### Supplied records ###
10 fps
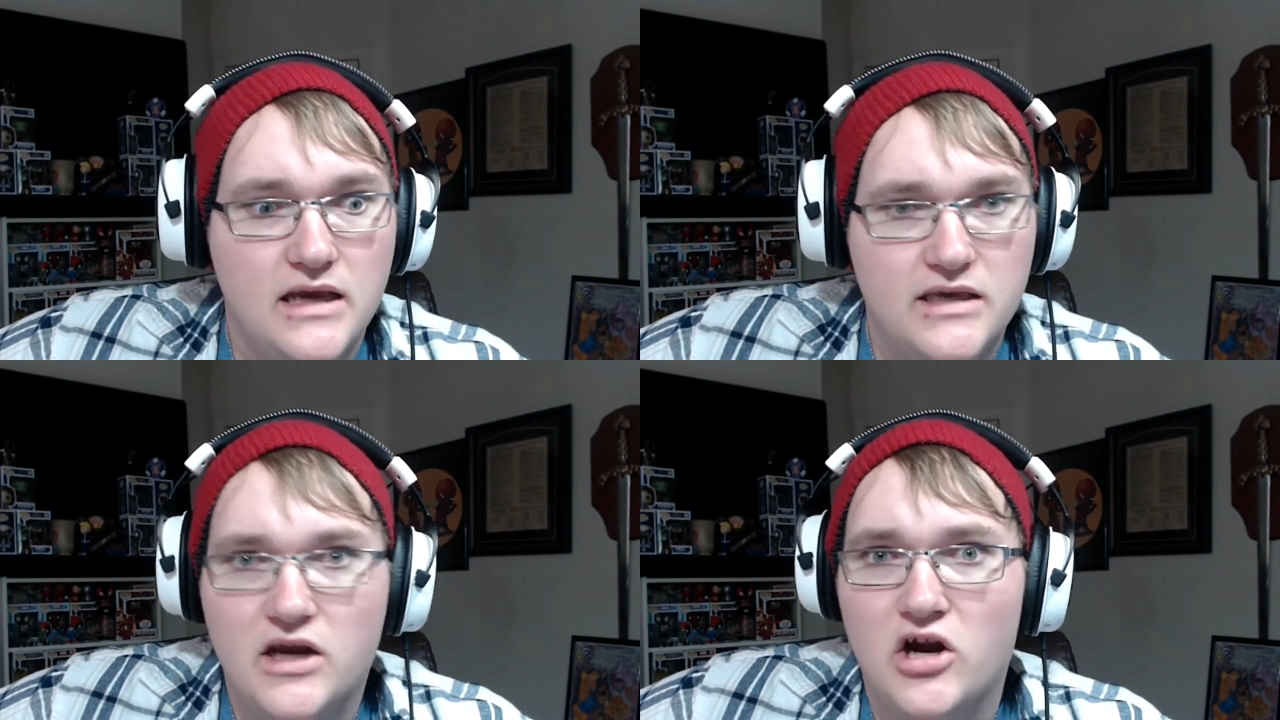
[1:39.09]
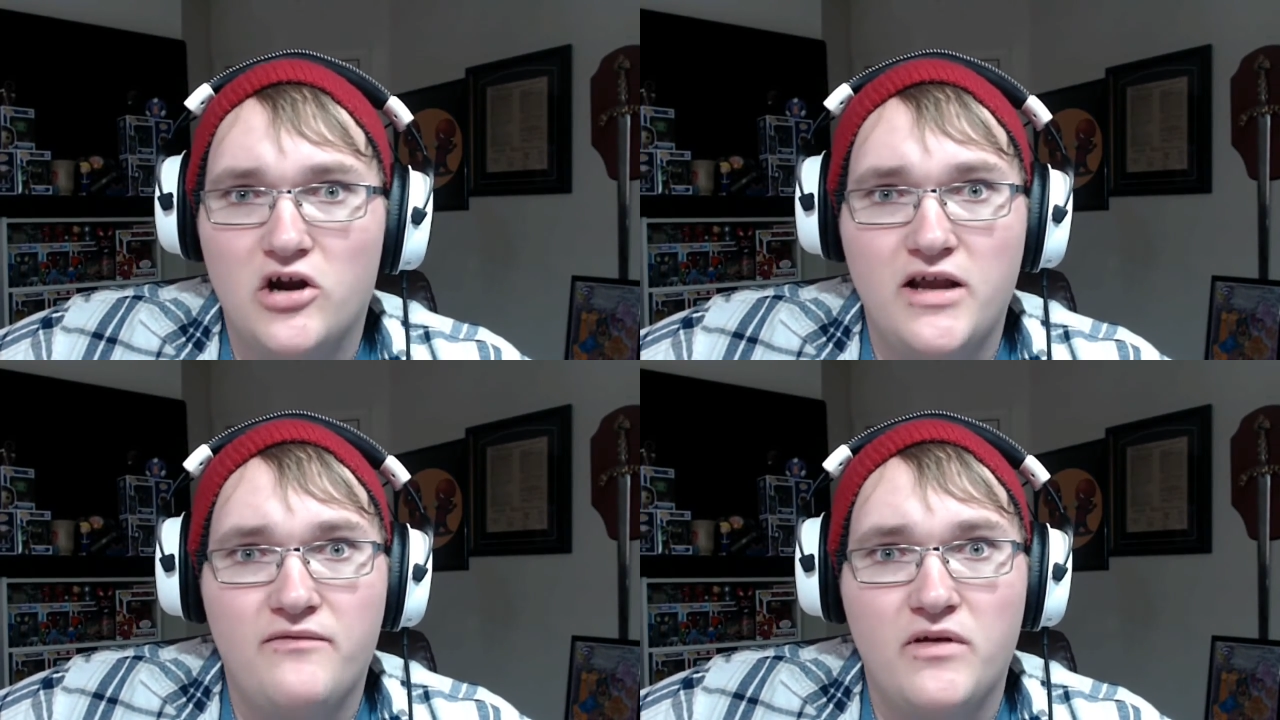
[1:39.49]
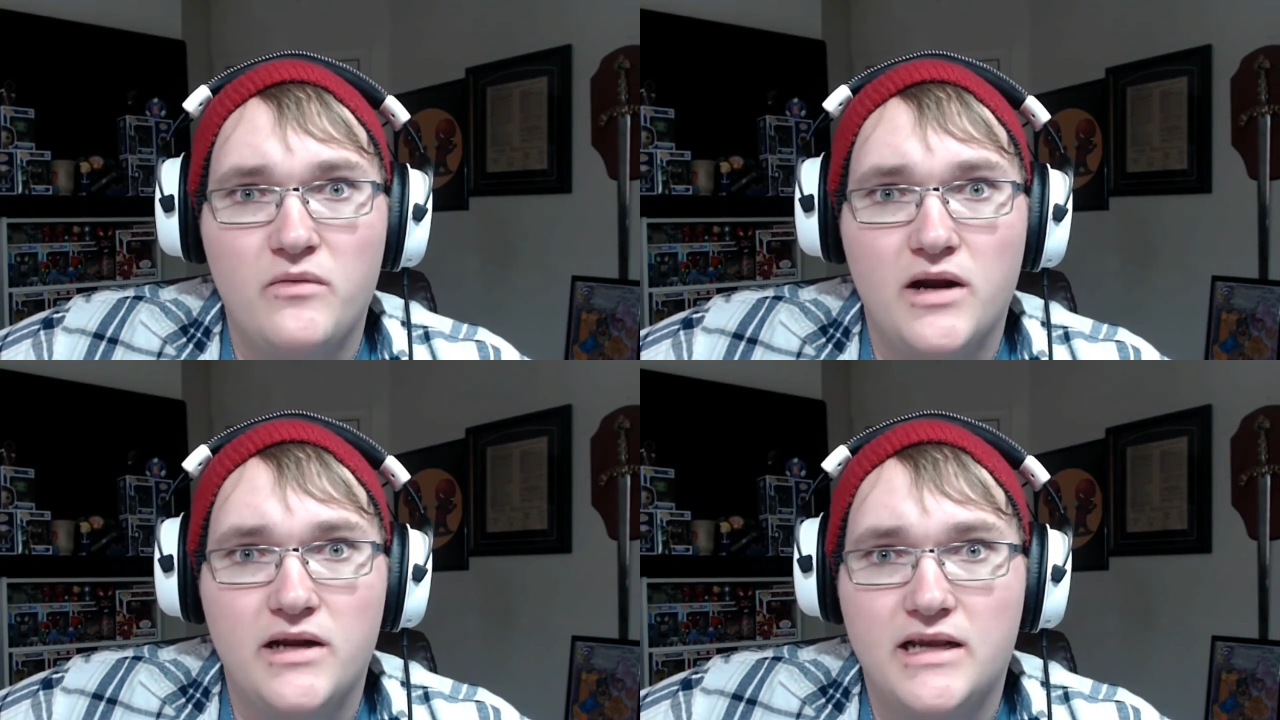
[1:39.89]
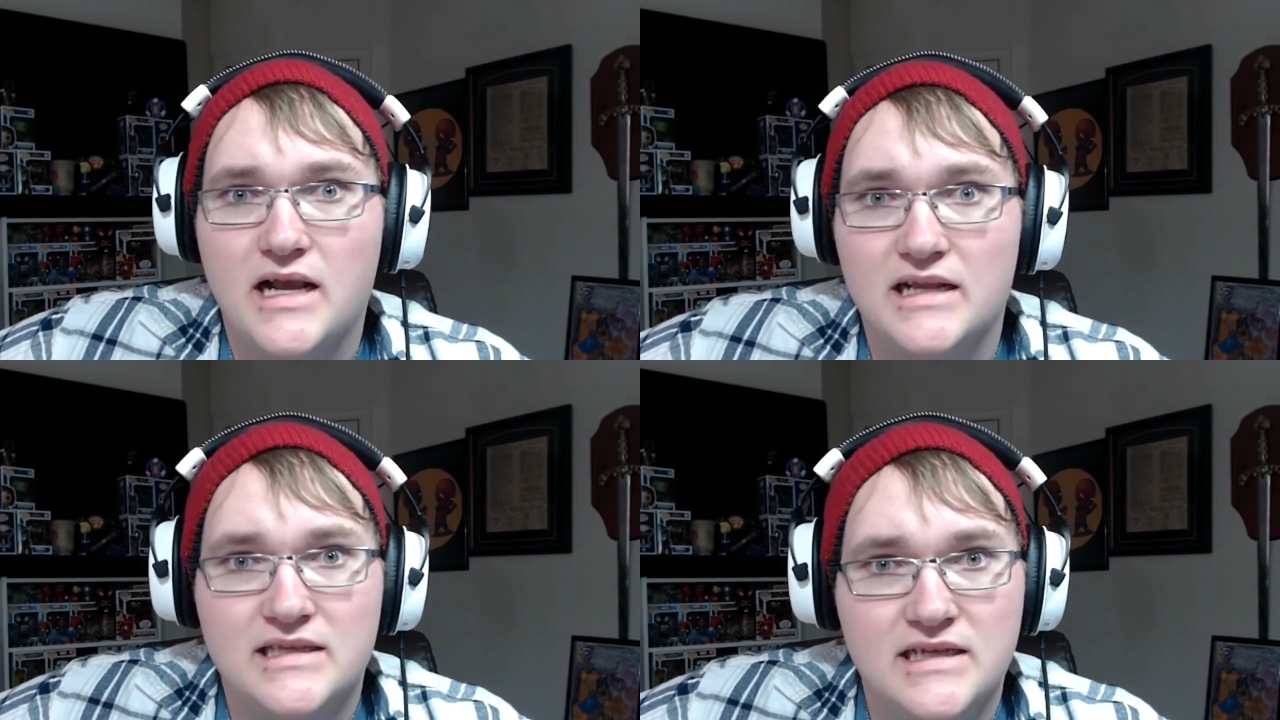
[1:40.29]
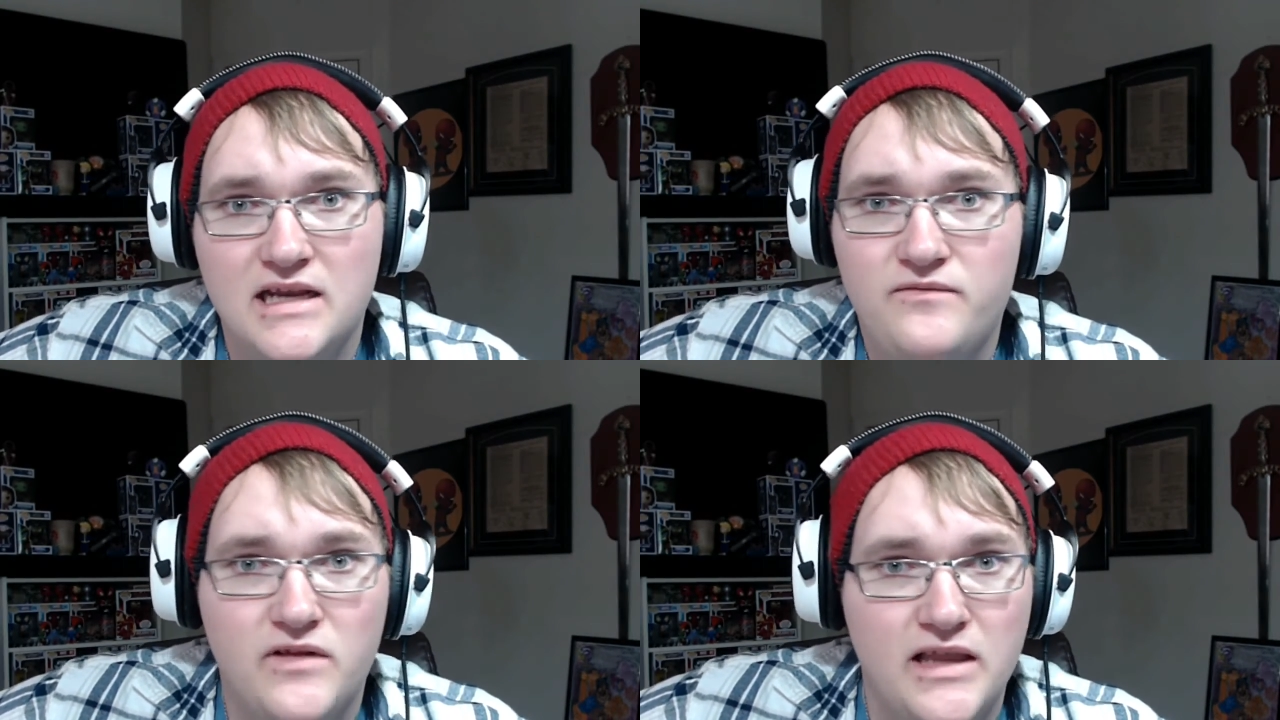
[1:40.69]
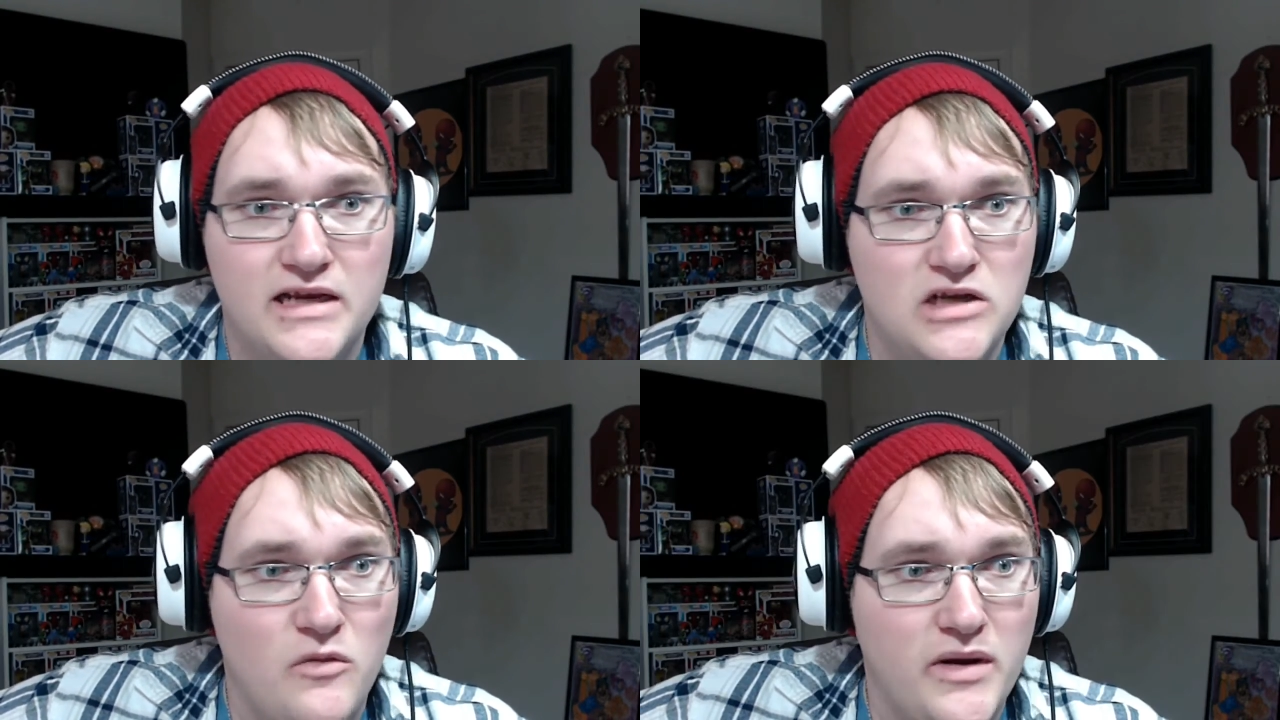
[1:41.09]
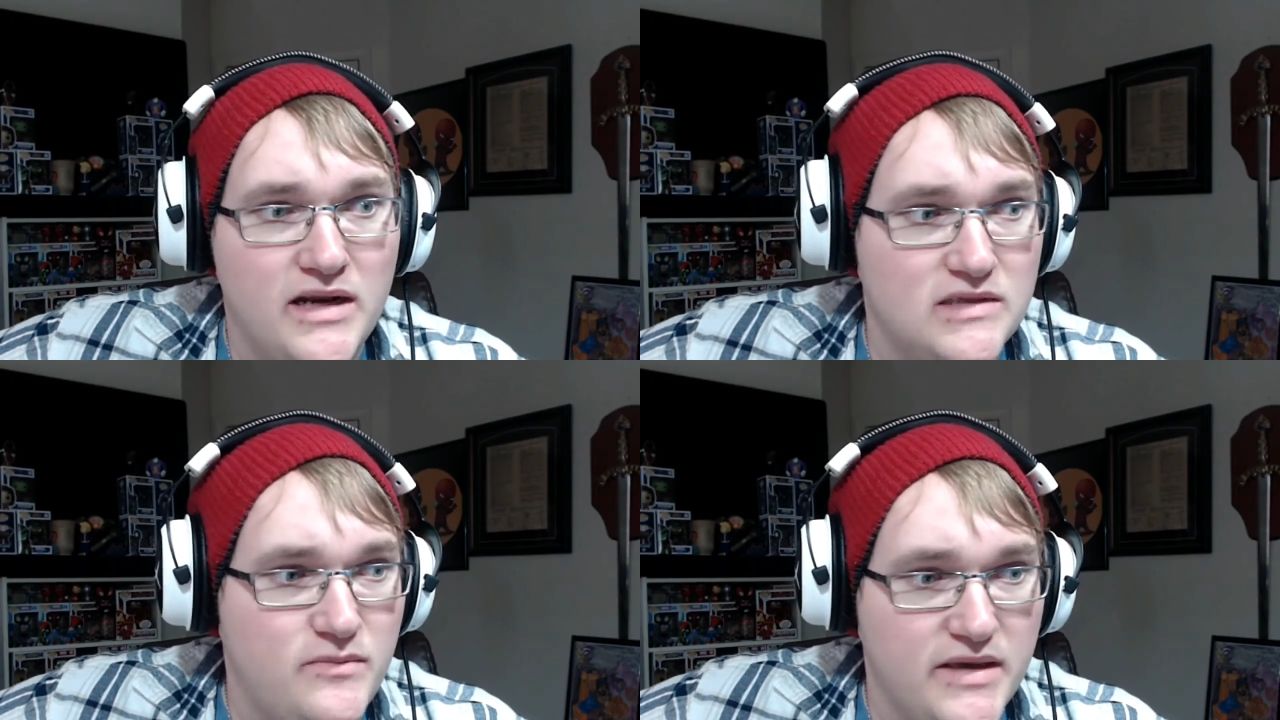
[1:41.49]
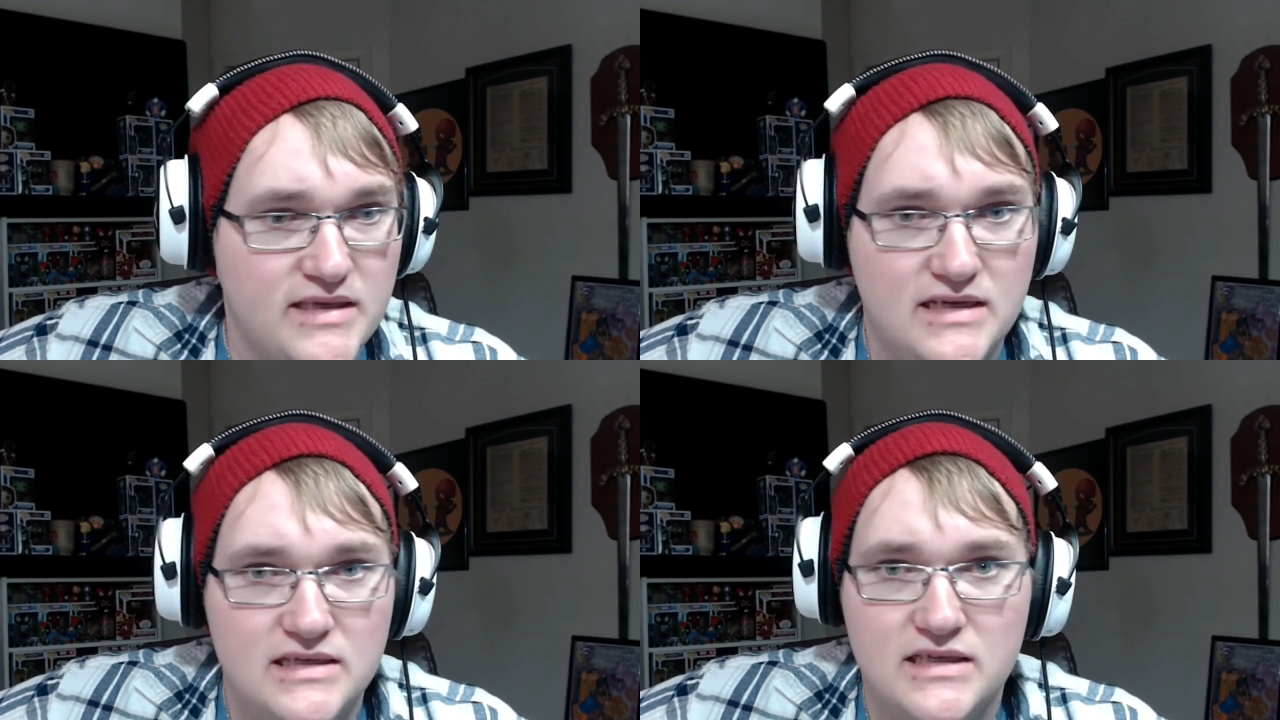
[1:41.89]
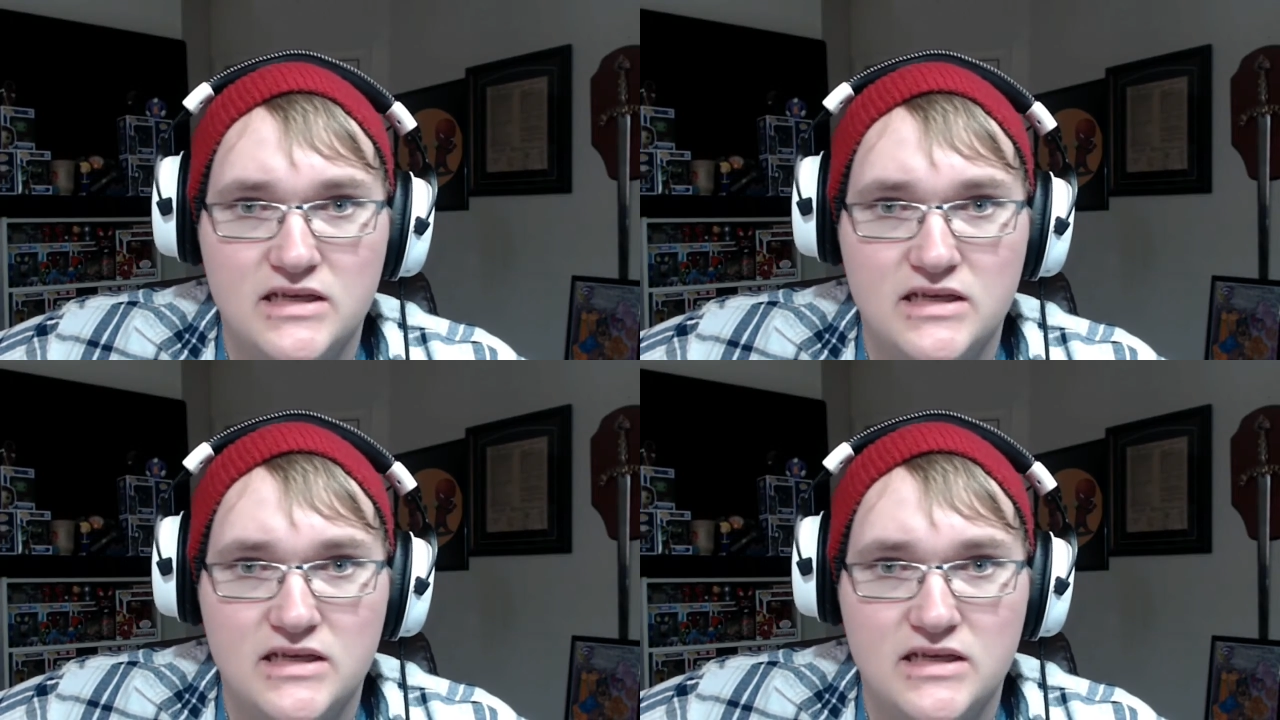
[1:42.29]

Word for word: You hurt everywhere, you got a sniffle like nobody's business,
###
**Instructions to follow**: Pictures should be skipped, and the records retyped word for word.

**Exercise output**:
10 fps
[1:39.09]
[1:39.49]
[1:39.89]
[1:40.29]
[1:40.69]
[1:41.09]
[1:41.49]
[1:41.89]
[1:42.29]

Word for word: You hurt everywhere, you got a sniffle like nobody's business,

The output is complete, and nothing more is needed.